Further questioning elicited no added information from the man, excepting the statement that as his cousin Jim swung on to the rear end of the car, another man had swung on to the front end, suddenly rushing out of the darkness. Jonathan did not know who it was; indeed, had hardly given the matter a thought, so anxious had he been lest Jim should be left. When he had gone, Trafford turned to Mrs. Parlin and asked:
“When do you think Mr. Wing intended writing that letter, if he hadn’t written it at ten minutes after midnight?”
“He must have changed his mind, after all,” she answered.
“Evidently, he did,” he said.
Then he took up the matter of Judge Parlin’s confession.
“I do not wish to pain you,” he said, “but I would not be justified in letting that drop without going into it further. Have you any suspicion who Theodore’s mother was—or is, since she is still living, or was between five and six years ago?”
“I haven’t the faintest suspicion,” she said. “But surely this has been raked open enough. You can let that wound heal.”
“I can let nothing heal,” he said. “I don’t for the life of me see how that can have anything to do with this murder, but that’s no reason I may not find that it has lots to do with it. At any rate, I must find her out.”
“Can you do it on the feeble clue we have?” she asked.
He smiled.
“On such a clue, I’ll trace her in a week and not half try. Your husband intended to shield her from discovery, and but for these untoward circumstances, we would be bound to respect his wishes. As it is, I must know the identity of the woman. I hope I’ll find nothing to compel me to go farther. In the meantime, I’m going to take with me this blotting-pad, and I want you to examine it so that you can identify it beyond question, blotter and all. It’s too important for any mistake.”

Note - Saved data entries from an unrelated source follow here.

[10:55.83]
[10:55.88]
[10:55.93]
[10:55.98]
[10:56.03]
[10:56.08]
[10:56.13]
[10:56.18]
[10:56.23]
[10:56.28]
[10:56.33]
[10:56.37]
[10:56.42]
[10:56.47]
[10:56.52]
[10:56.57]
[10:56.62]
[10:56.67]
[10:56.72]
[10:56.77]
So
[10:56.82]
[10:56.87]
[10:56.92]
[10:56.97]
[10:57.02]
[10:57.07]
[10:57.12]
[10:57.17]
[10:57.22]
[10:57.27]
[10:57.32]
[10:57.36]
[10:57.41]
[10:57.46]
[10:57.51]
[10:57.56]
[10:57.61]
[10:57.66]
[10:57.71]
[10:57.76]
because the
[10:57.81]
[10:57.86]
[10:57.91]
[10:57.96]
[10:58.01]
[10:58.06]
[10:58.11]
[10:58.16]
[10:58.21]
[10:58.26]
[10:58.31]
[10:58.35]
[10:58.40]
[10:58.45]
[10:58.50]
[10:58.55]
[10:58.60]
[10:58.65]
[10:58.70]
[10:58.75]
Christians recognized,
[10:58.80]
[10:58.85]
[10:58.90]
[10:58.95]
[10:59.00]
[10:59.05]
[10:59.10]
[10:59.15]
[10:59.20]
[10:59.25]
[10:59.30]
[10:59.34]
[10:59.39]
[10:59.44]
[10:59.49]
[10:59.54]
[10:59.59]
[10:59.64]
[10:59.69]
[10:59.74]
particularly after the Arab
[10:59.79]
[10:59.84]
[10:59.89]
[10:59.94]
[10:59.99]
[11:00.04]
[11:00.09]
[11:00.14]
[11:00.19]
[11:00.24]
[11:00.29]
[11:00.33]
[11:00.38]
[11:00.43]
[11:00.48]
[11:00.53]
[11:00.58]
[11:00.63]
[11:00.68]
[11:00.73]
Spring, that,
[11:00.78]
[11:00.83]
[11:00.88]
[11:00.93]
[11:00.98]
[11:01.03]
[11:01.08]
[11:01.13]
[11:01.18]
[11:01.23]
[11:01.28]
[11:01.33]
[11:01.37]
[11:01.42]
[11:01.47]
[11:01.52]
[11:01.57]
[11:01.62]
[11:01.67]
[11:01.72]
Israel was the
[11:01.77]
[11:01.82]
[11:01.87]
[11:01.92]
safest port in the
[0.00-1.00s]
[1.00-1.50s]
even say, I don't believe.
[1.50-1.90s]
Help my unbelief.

Just then Mary Mullin brought word that Mr. McManus had come in response to a message sent earlier in the evening by Mr. Trafford. Mr. McManus had been with Mr. Wing for a number of years, and held the most confidential relation to his principal of any in the office. Since the murder he had naturally taken charge of his personal affairs. He was a man of thirty, tall and lithe, with a nervous force about him that was held well in control by strong will-power.
“Do you know what special engagements Mr. Wing had for the eleventh, that caused him to expect a particularly busy day?” the detective asked.
“None connected with office matters. It must have been a personal engagement.”
“Did you open this safe the day after the murder?”
“Yes.”
“Was it properly closed and locked?”
“So far as I could see.”
“I’d have given a hundred dollars if I’d been here,” Trafford said earnestly.
McManus looked at him in surprise.
“Certainly,” he said, “you don’t suspect robbery?”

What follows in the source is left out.